Pauseforamoment


Has it been a month already??
February 20, 2008, 3:33 am
Filed under: at home, blogging, marriage, me, school

So I’m back. I like this blogging thing, but I do wonder if I have what it takes to keep this going. I’m not even sure who reads anymore (anyone?), but I do get so much pleasure out of others’s blogs, I’m going to have another go at mine.

I’m not sure why I left it so long. It’s not like I don’t have anything to say. Silence has never been one of my strong points. I must tell you a story in passing. Not long after we first got married, we were driving somewhere and listening to our favourite cd at the time, U2’s ‘Vertigo’. There is a song on it with a line that goes something like this: I want to step inside your head and spend the day there, hear all the things you never said, and see what you might see.’ In a romantic, newly-wed daze, I turned to my husband and said,

“Would you like to step inside my head and spend the day there?” thinking what a lovely, romantic notion this was. He replied,

“Well, not really. It wouldn’t be a holiday.” Lucky for him, I’ve got a great sense of humour and this made me laugh out loud.
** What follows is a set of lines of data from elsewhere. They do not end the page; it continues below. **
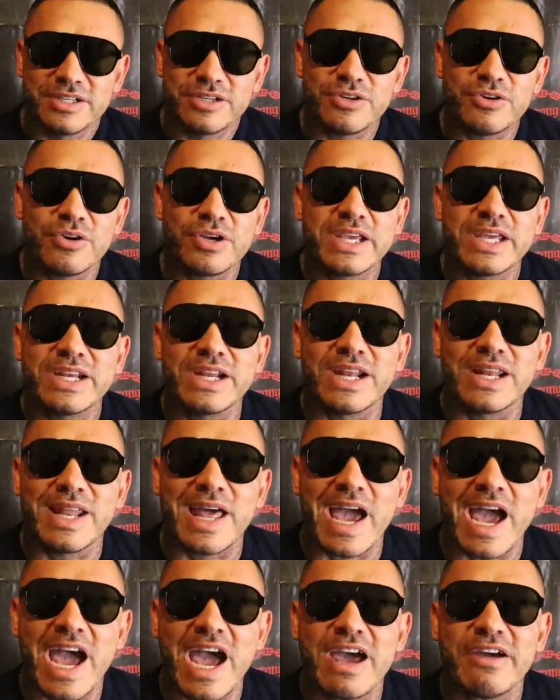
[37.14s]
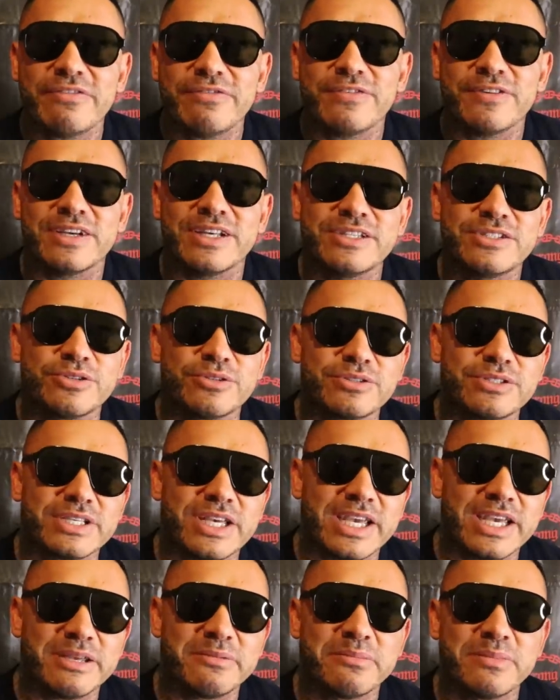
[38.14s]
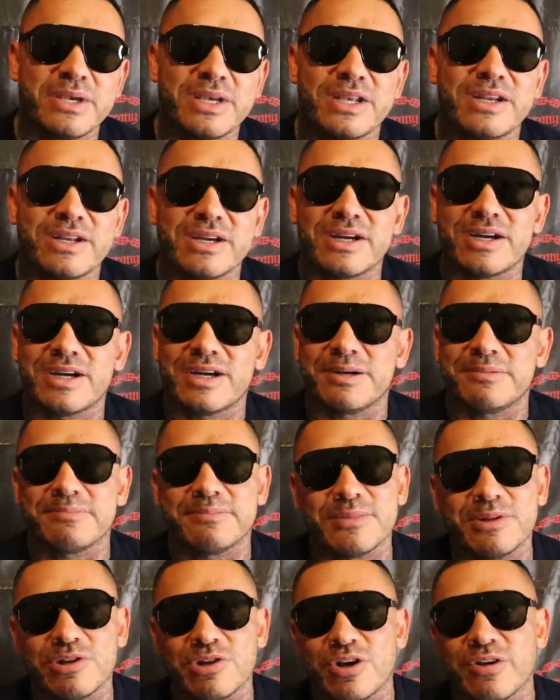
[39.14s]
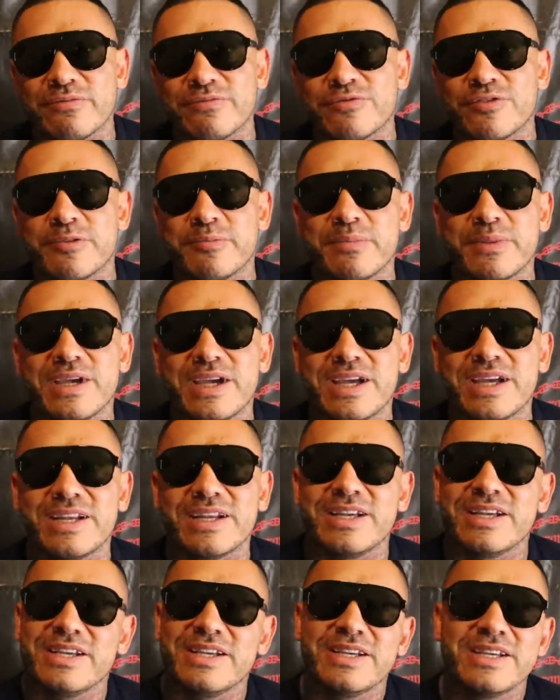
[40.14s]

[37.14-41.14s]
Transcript: you know, get a laugh, entertainment, um, learn from it,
He is not one to pander to my whims. I like to talk, a lot. I have assured him that only about 50% of what is in my mind comes out of my mouth, though. I’m not sure if he is relieved or worried by this.

*******

This has been a droopingly hot, hot summer, one of the hottest I can remember. When you get day after relentless day of temperatures in the high 30s and early 40s, and nights that do not cool below 30 until about 5am, it saps any semblance of life and energy out of your body, and leaves your mind a tired, inspirationless  blob.  At least, that’s my excuse. We are so thankful to have a/c, but it is only one little box on the wall in the living area, and the bedroom and this room remain sweaty-hot. The weather broke about four days ago, and it is utter bliss to pull one’s duvet up to one’s chin, and sleep deeply, in the cool of night. Everything is more pleasant: preparing a meal, putting on make-up, watering the plants – all without a little trickle of sweat running down one’s back. Ugh. I am not a summer girl. You can imagine what school is like in this weather. Hot, teenage bodies, after a lunchtime spent running around on the oval or playing basketball. The smell!

I am loving being part-time. I get so much joy out of working on the stuff for church, and my Thursday play-day. It is delicious to wake up on a Thursday morning and have nothing to do, nowhere to go, except where pleases me. Love it! We have been very busy with church stuff, which is demanding but I am in awe at all the Lord is doing. I ache with love for Him and His ways.

In other news, we have been house-hunting. This is an exercise of faith, as the prices around here are unbelievable. I just know that God is going to do something miraculous for us. It would take both of us working full time, even with my husband’s excellent income, to afford to buy anything resembling a decent 3 x 1 home. I am so relaxed about this. I know we will get something good.



Back to blogging (I think)
July 31, 2007, 9:30 am
Filed under: blogging, me, thinking

One of my favourite movies (at least when I was a teen) is Ferris Bueller’s Day Off. The phrase that is often coined from this film is ‘Life moves pretty fast. If you don’t stop and look around once in a while, you may miss it.’ It occurs to me that we often do a lot of living and not a lot of looking. Writing is my way of stopping to have a look. Pausing for a moment – to think, contemplate, reflect, evaluate. Not to mention a time to sit for a while!

 I think I’d like to get back to blogging.  My aim for this blog is that it will be a little more open, a place where I don’t mind being ‘discovered’ by those in ‘real life’. If you are from real life, welcome! Old friends and new, welcome.